_Task directions_: Exact copy, no pictures: restate each entry below word for word.

_Listed entries_:
◆ ◆ ◆ ◆
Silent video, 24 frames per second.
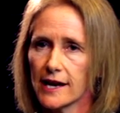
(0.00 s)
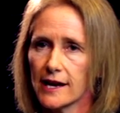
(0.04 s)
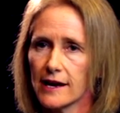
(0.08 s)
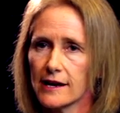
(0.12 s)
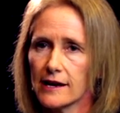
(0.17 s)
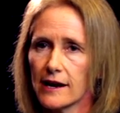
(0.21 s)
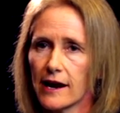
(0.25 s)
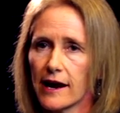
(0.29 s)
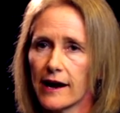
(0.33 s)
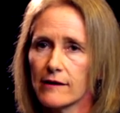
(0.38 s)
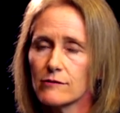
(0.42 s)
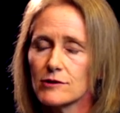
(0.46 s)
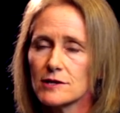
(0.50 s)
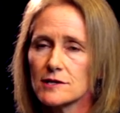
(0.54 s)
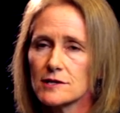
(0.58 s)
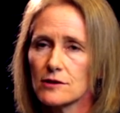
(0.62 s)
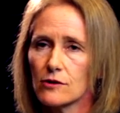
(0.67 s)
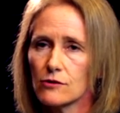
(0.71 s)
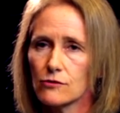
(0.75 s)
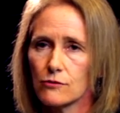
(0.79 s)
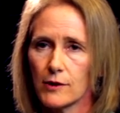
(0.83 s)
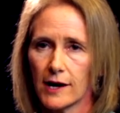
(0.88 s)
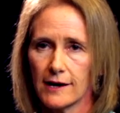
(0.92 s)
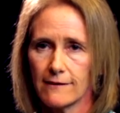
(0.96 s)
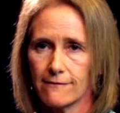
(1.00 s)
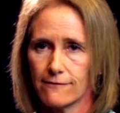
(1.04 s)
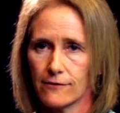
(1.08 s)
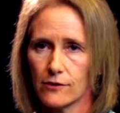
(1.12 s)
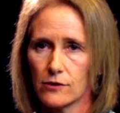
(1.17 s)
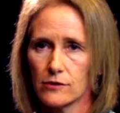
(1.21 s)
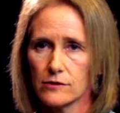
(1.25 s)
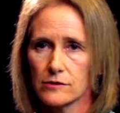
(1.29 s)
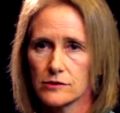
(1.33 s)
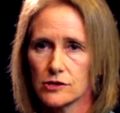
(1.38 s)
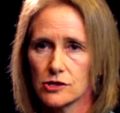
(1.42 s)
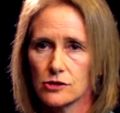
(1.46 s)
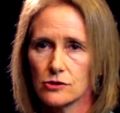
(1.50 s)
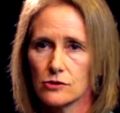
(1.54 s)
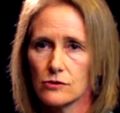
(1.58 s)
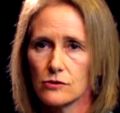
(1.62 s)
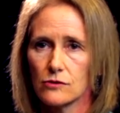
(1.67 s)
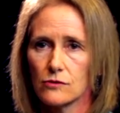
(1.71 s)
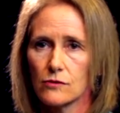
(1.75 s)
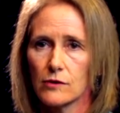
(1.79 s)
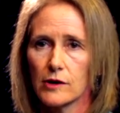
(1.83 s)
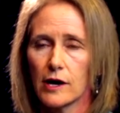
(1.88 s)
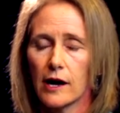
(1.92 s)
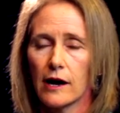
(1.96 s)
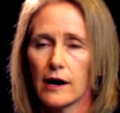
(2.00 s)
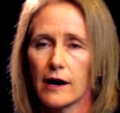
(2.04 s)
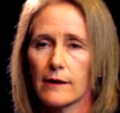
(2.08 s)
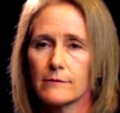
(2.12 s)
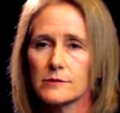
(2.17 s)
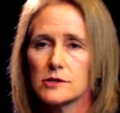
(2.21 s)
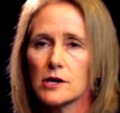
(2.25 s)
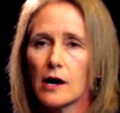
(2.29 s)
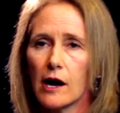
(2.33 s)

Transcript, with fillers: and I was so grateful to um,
◆ ◆ ◆ ◆
_Response area_:
Silent video, 24 frames per second.
(0.00 s)
(0.04 s)
(0.08 s)
(0.12 s)
(0.17 s)
(0.21 s)
(0.25 s)
(0.29 s)
(0.33 s)
(0.38 s)
(0.42 s)
(0.46 s)
(0.50 s)
(0.54 s)
(0.58 s)
(0.62 s)
(0.67 s)
(0.71 s)
(0.75 s)
(0.79 s)
(0.83 s)
(0.88 s)
(0.92 s)
(0.96 s)
(1.00 s)
(1.04 s)
(1.08 s)
(1.12 s)
(1.17 s)
(1.21 s)
(1.25 s)
(1.29 s)
(1.33 s)
(1.38 s)
(1.42 s)
(1.46 s)
(1.50 s)
(1.54 s)
(1.58 s)
(1.62 s)
(1.67 s)
(1.71 s)
(1.75 s)
(1.79 s)
(1.83 s)
(1.88 s)
(1.92 s)
(1.96 s)
(2.00 s)
(2.04 s)
(2.08 s)
(2.12 s)
(2.17 s)
(2.21 s)
(2.25 s)
(2.29 s)
(2.33 s)

Transcript, with fillers: and I was so grateful to um,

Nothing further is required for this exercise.